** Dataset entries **
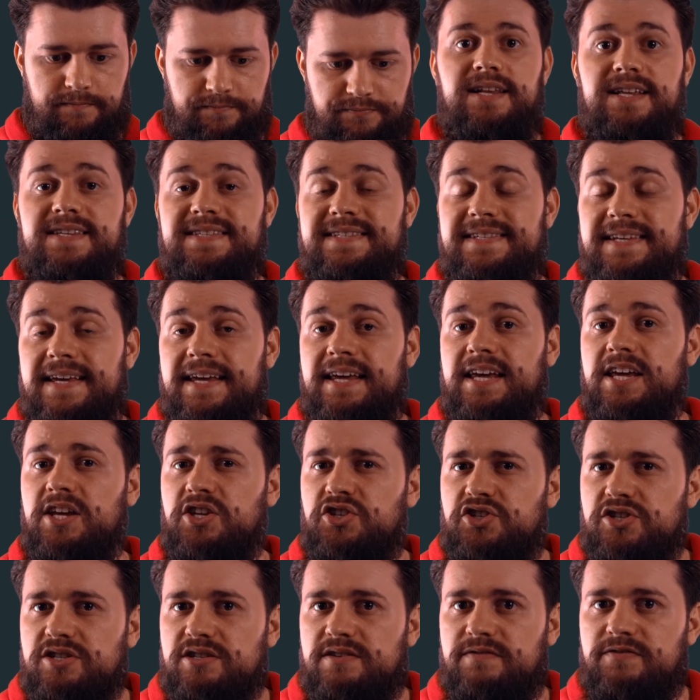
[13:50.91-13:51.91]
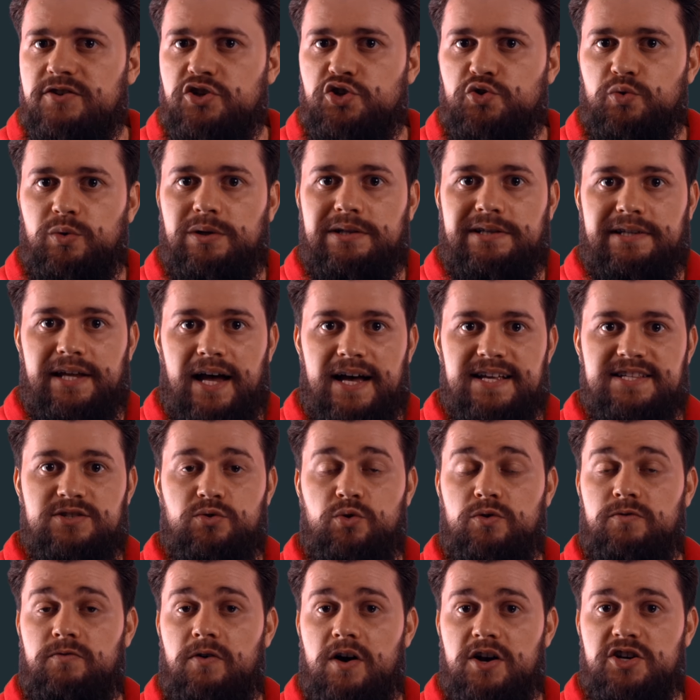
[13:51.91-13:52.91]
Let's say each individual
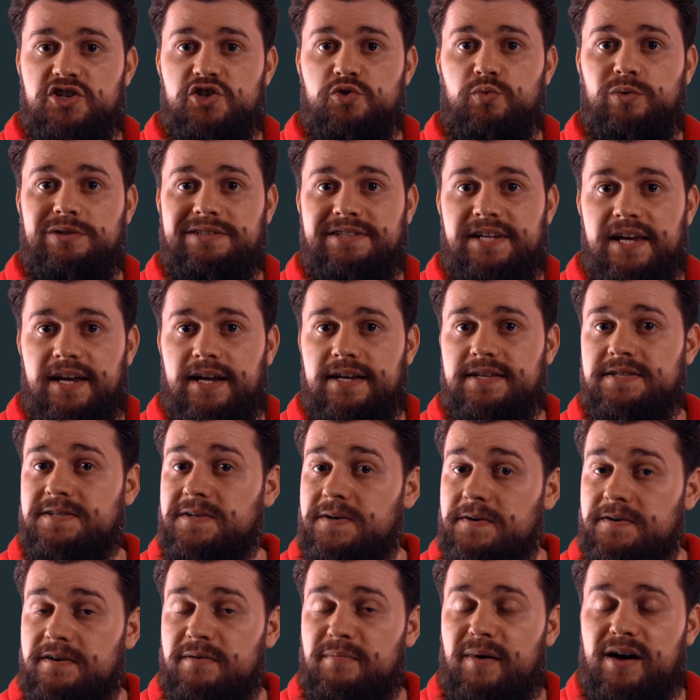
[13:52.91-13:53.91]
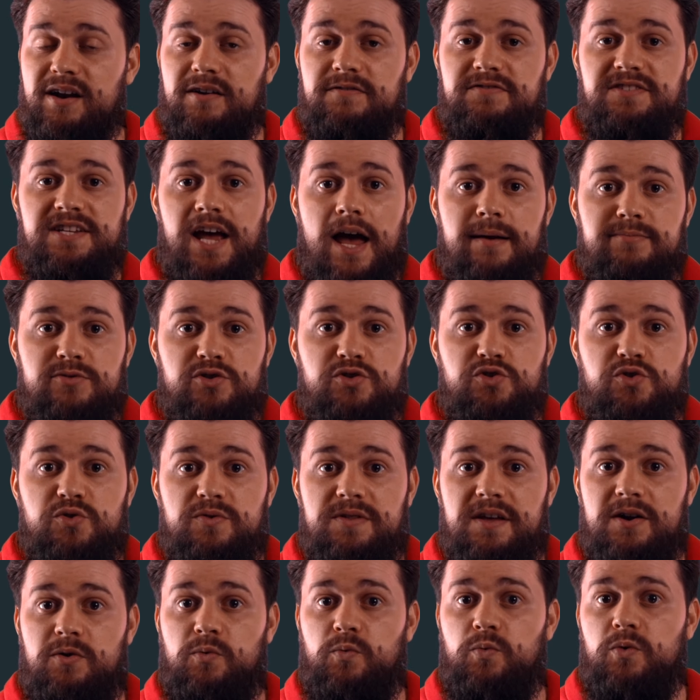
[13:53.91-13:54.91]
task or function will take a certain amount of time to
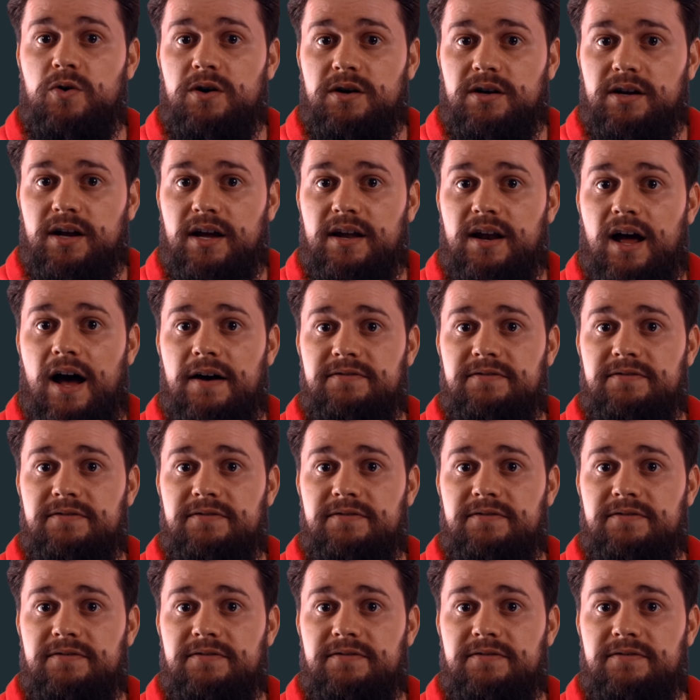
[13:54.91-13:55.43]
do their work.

** TASK TO COMPLETE **
Every record above should be written out again exactly; the pictures stay out of the copy.

** EXERCISE SOLUTION **
[13:50.91-13:51.91]
[13:51.91-13:52.91]
Let's say each individual
[13:52.91-13:53.91]
[13:53.91-13:54.91]
task or function will take a certain amount of time to
[13:54.91-13:55.43]
do their work.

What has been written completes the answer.